◆ **PROMPT**:
Please transcribe only the lines between the one containing "[0:02.00-0:03.00]" and the end of the records, both ends included, exactly as written; skip every picture.
--- EXERCISE INPUTS Enclosed Below ---
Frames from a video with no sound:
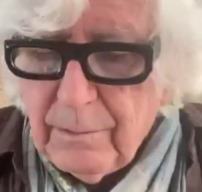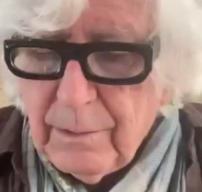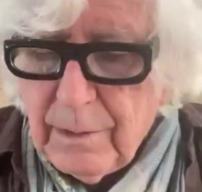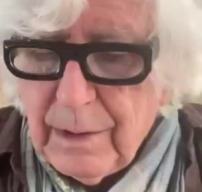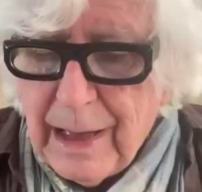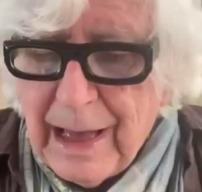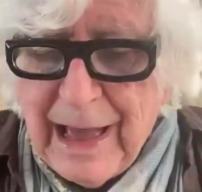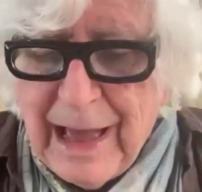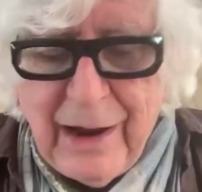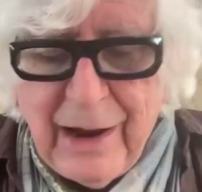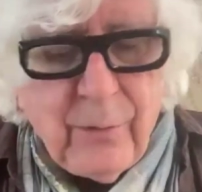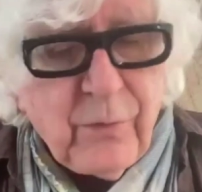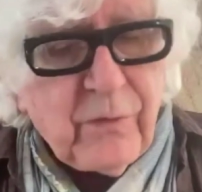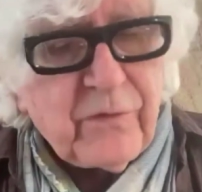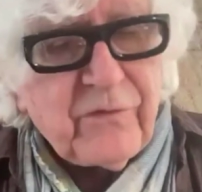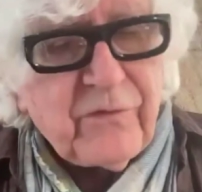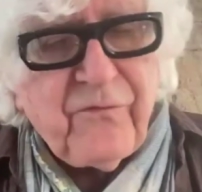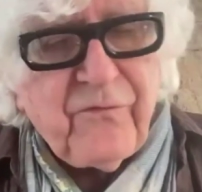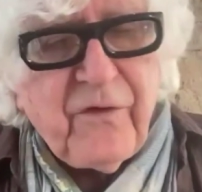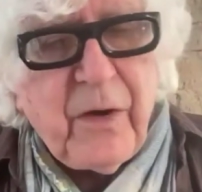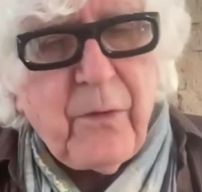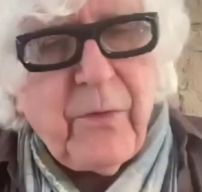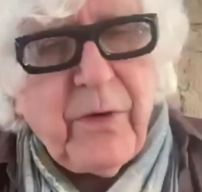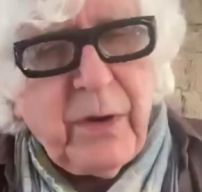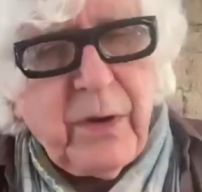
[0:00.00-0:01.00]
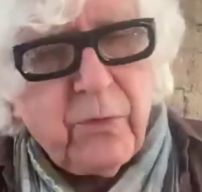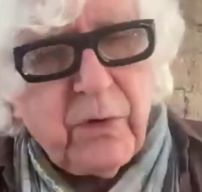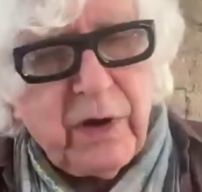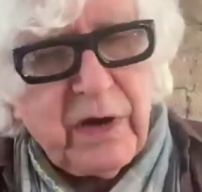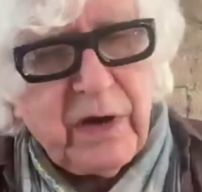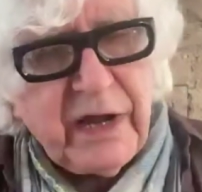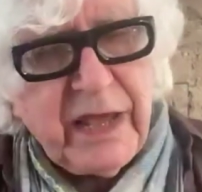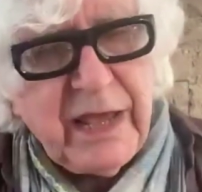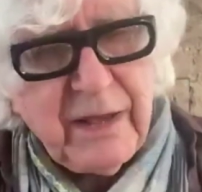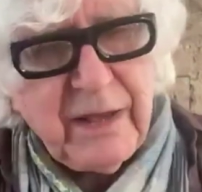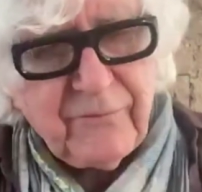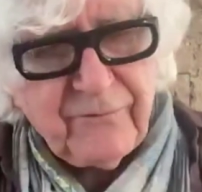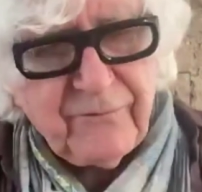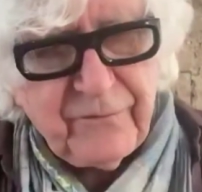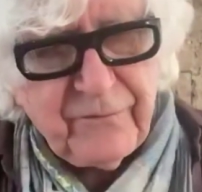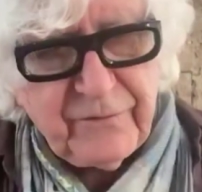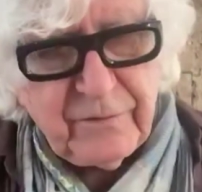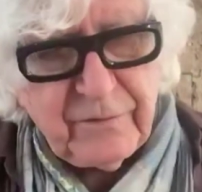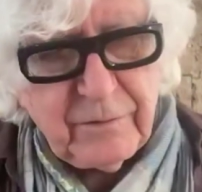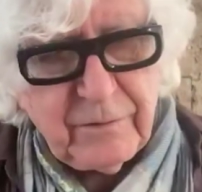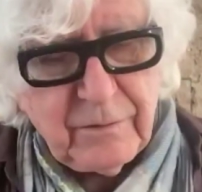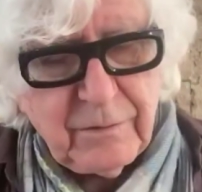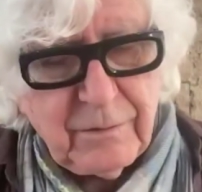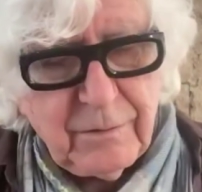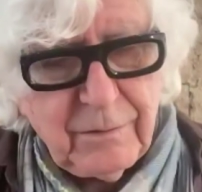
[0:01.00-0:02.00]
very relieved
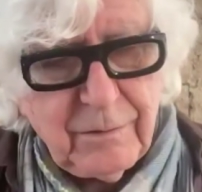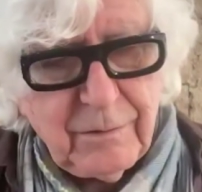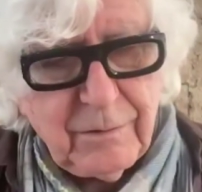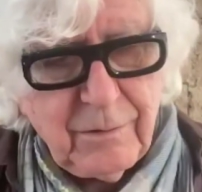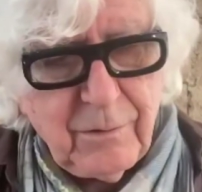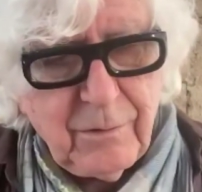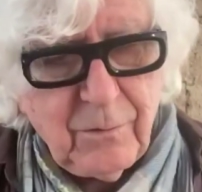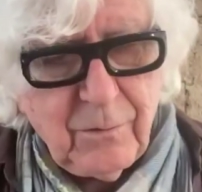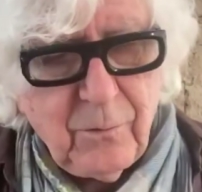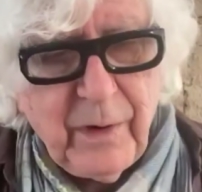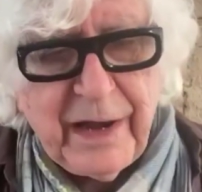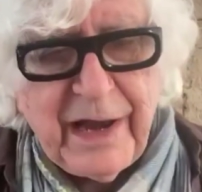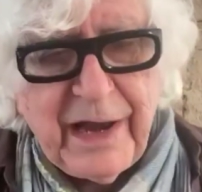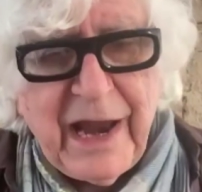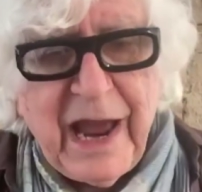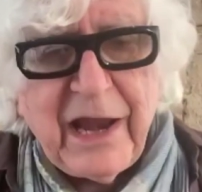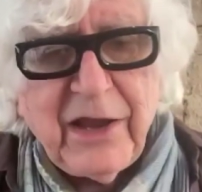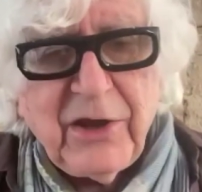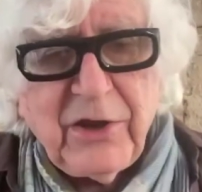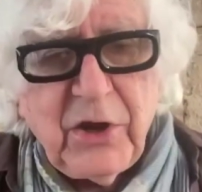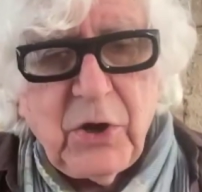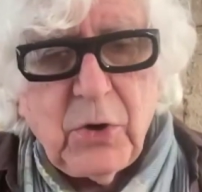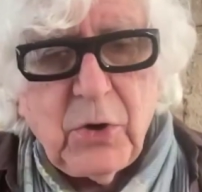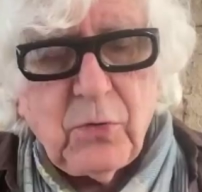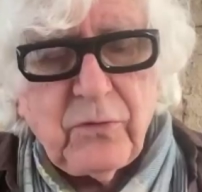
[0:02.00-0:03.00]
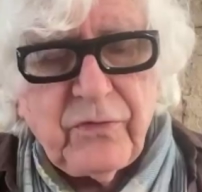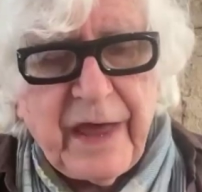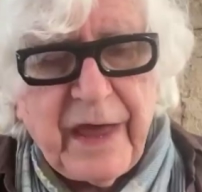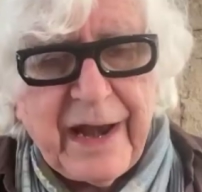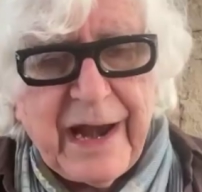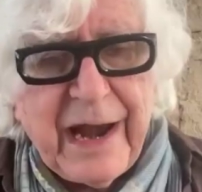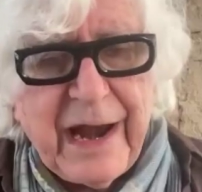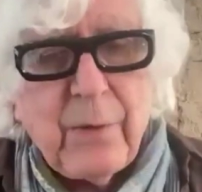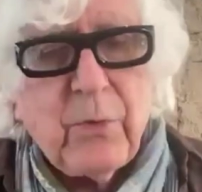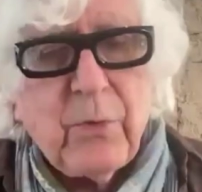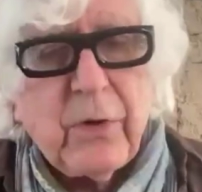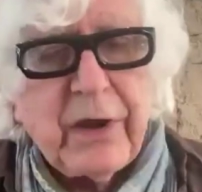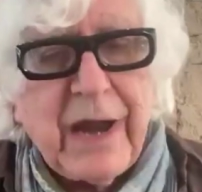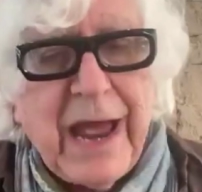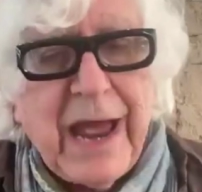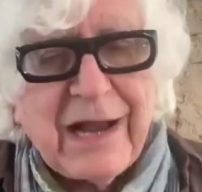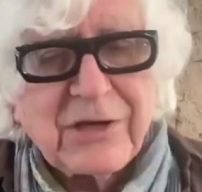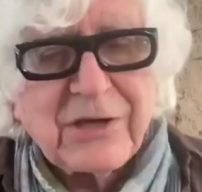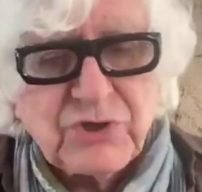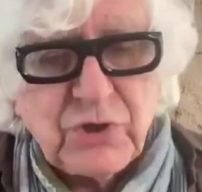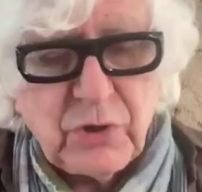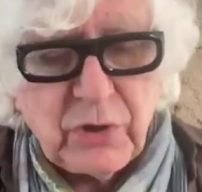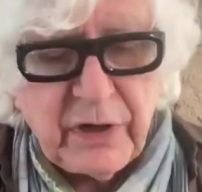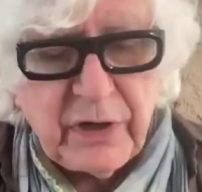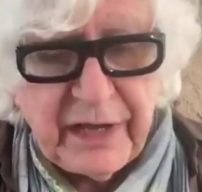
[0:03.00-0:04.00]
when I knew that I would
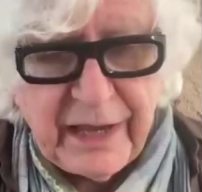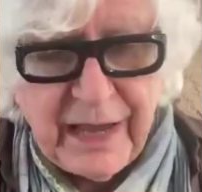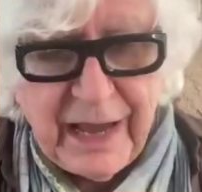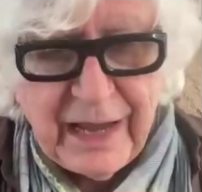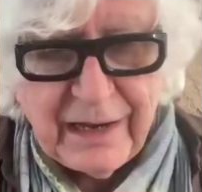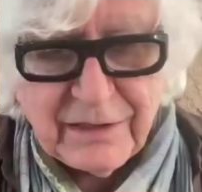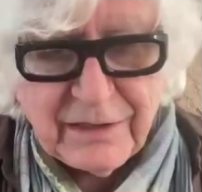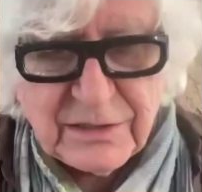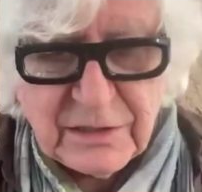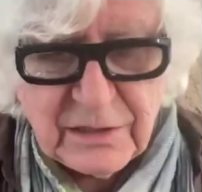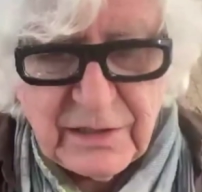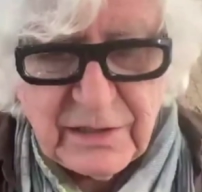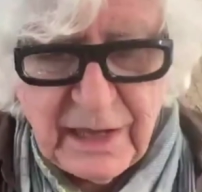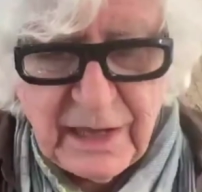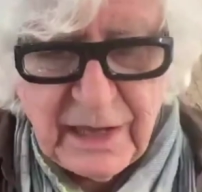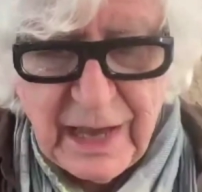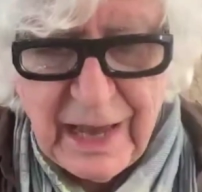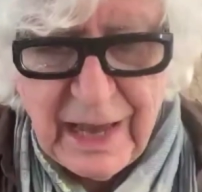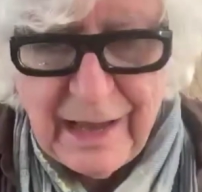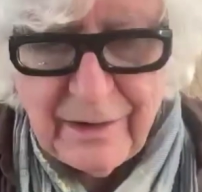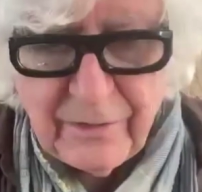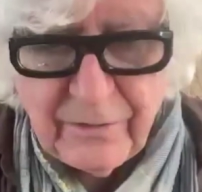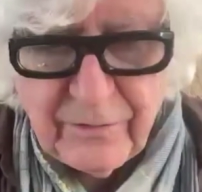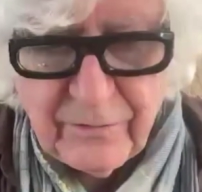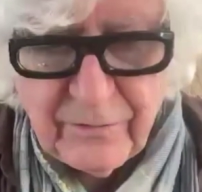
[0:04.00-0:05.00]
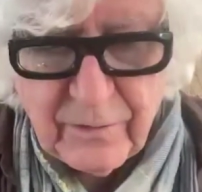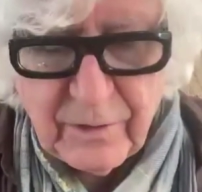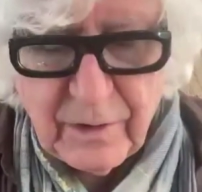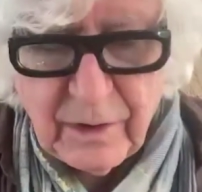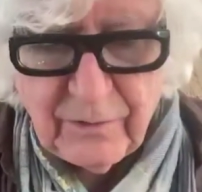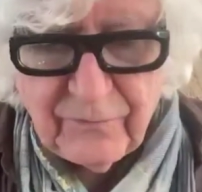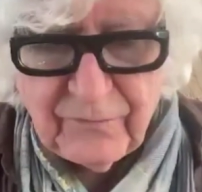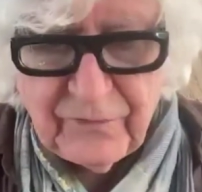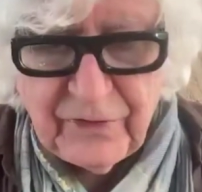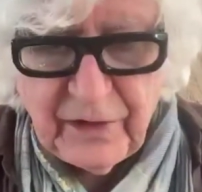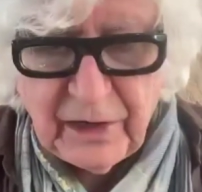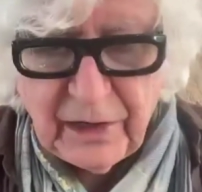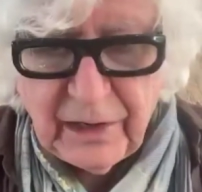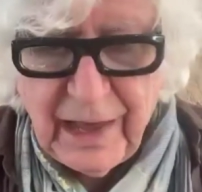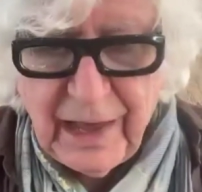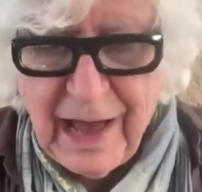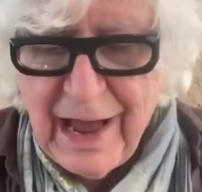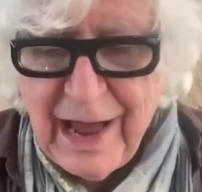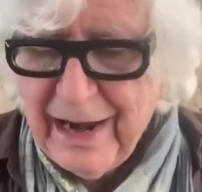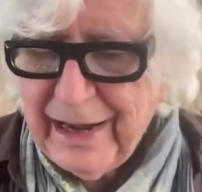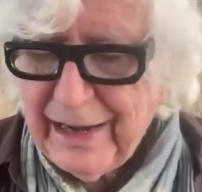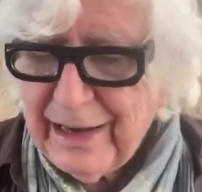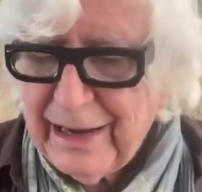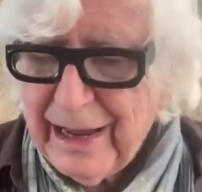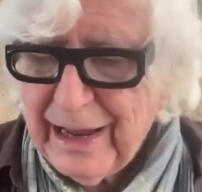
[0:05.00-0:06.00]
actually get to the end of the
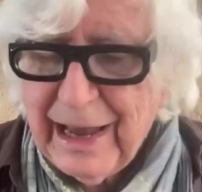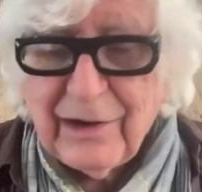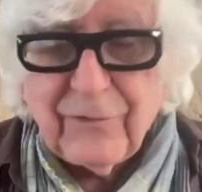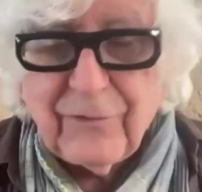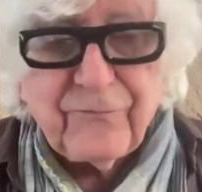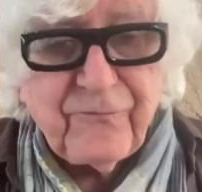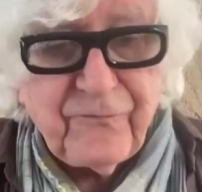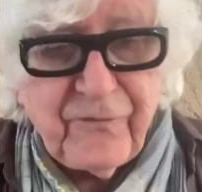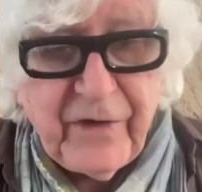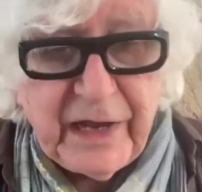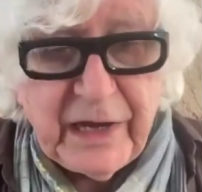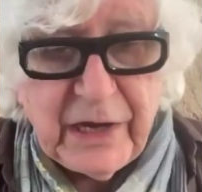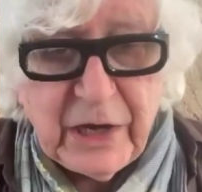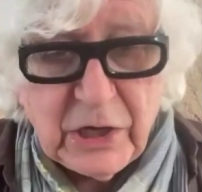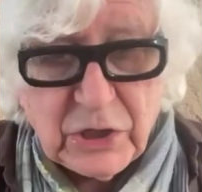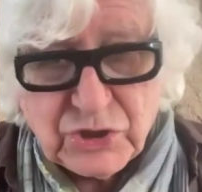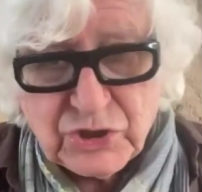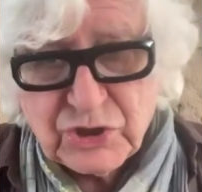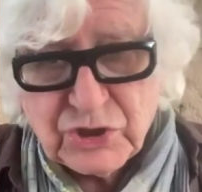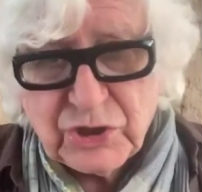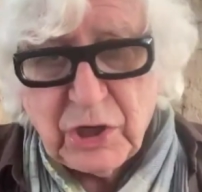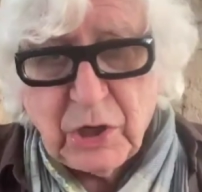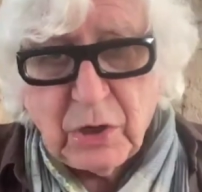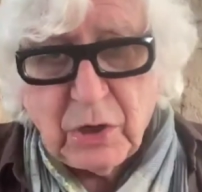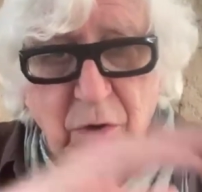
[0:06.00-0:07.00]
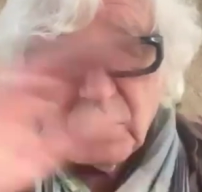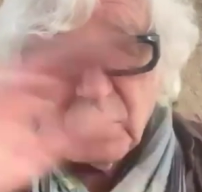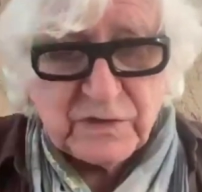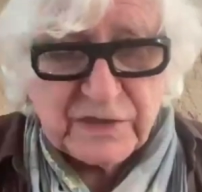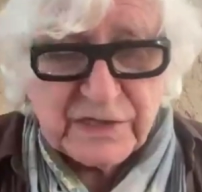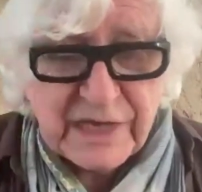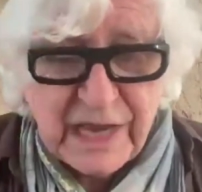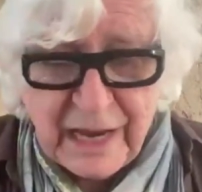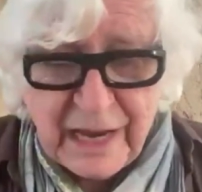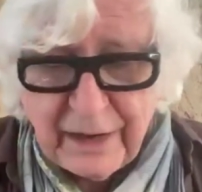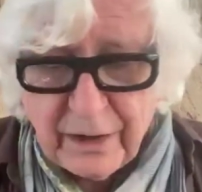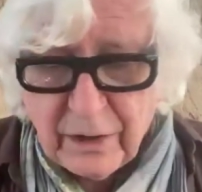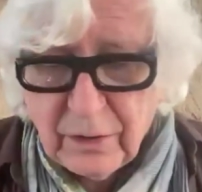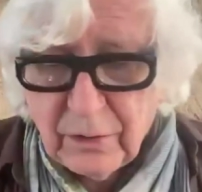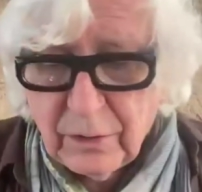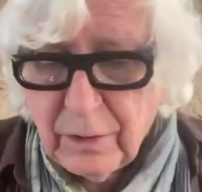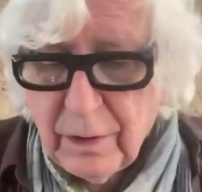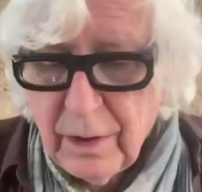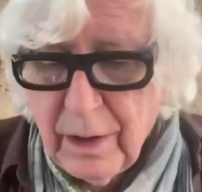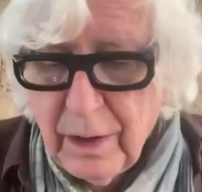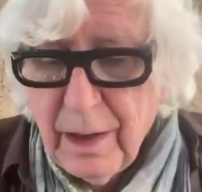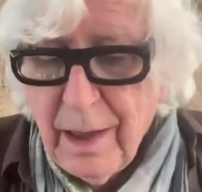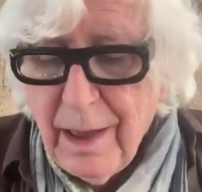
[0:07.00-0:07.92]
line and finish the whole cycle.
--- End of Enclosed EXERCISE INPUTS ---
◆ **RESULT OF THIS TASK**:
[0:02.00-0:03.00]
[0:03.00-0:04.00]
when I knew that I would
[0:04.00-0:05.00]
[0:05.00-0:06.00]
actually get to the end of the
[0:06.00-0:07.00]
[0:07.00-0:07.92]
line and finish the whole cycle.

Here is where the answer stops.